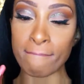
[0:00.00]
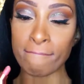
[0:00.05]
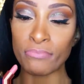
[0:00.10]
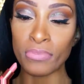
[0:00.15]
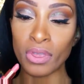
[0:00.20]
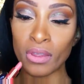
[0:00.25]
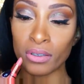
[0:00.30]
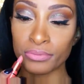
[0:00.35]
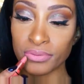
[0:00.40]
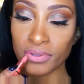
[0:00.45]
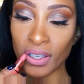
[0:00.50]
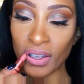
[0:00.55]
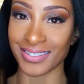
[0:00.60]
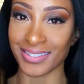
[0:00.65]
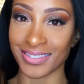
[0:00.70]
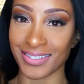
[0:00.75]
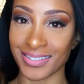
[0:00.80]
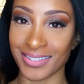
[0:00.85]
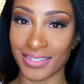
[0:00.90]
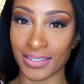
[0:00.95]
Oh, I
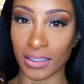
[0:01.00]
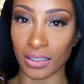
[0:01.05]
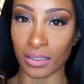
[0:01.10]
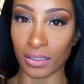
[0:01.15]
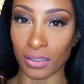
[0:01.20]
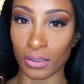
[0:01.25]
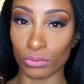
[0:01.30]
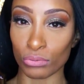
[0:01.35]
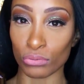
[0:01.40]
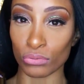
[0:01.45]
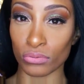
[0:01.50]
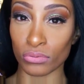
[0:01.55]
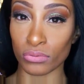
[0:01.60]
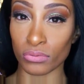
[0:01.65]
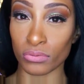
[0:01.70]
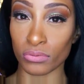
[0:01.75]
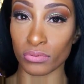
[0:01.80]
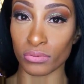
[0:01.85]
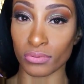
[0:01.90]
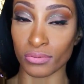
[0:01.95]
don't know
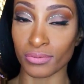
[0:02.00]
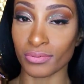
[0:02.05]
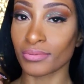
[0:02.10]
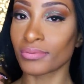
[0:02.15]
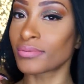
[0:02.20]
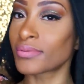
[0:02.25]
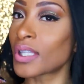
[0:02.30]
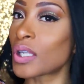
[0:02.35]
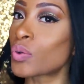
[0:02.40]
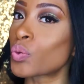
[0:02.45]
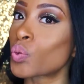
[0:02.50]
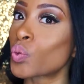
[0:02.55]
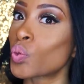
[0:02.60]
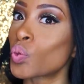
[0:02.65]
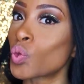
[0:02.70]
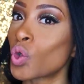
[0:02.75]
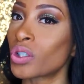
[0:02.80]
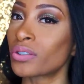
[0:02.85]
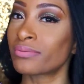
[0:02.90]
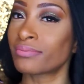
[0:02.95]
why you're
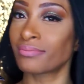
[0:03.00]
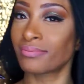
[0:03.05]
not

Exercise directions:
Leaving pictures aside, write out each record above exactly as given.

Exercise answer:
[0:00.00]
[0:00.05]
[0:00.10]
[0:00.15]
[0:00.20]
[0:00.25]
[0:00.30]
[0:00.35]
[0:00.40]
[0:00.45]
[0:00.50]
[0:00.55]
[0:00.60]
[0:00.65]
[0:00.70]
[0:00.75]
[0:00.80]
[0:00.85]
[0:00.90]
[0:00.95]
Oh, I
[0:01.00]
[0:01.05]
[0:01.10]
[0:01.15]
[0:01.20]
[0:01.25]
[0:01.30]
[0:01.35]
[0:01.40]
[0:01.45]
[0:01.50]
[0:01.55]
[0:01.60]
[0:01.65]
[0:01.70]
[0:01.75]
[0:01.80]
[0:01.85]
[0:01.90]
[0:01.95]
don't know
[0:02.00]
[0:02.05]
[0:02.10]
[0:02.15]
[0:02.20]
[0:02.25]
[0:02.30]
[0:02.35]
[0:02.40]
[0:02.45]
[0:02.50]
[0:02.55]
[0:02.60]
[0:02.65]
[0:02.70]
[0:02.75]
[0:02.80]
[0:02.85]
[0:02.90]
[0:02.95]
why you're
[0:03.00]
[0:03.05]
not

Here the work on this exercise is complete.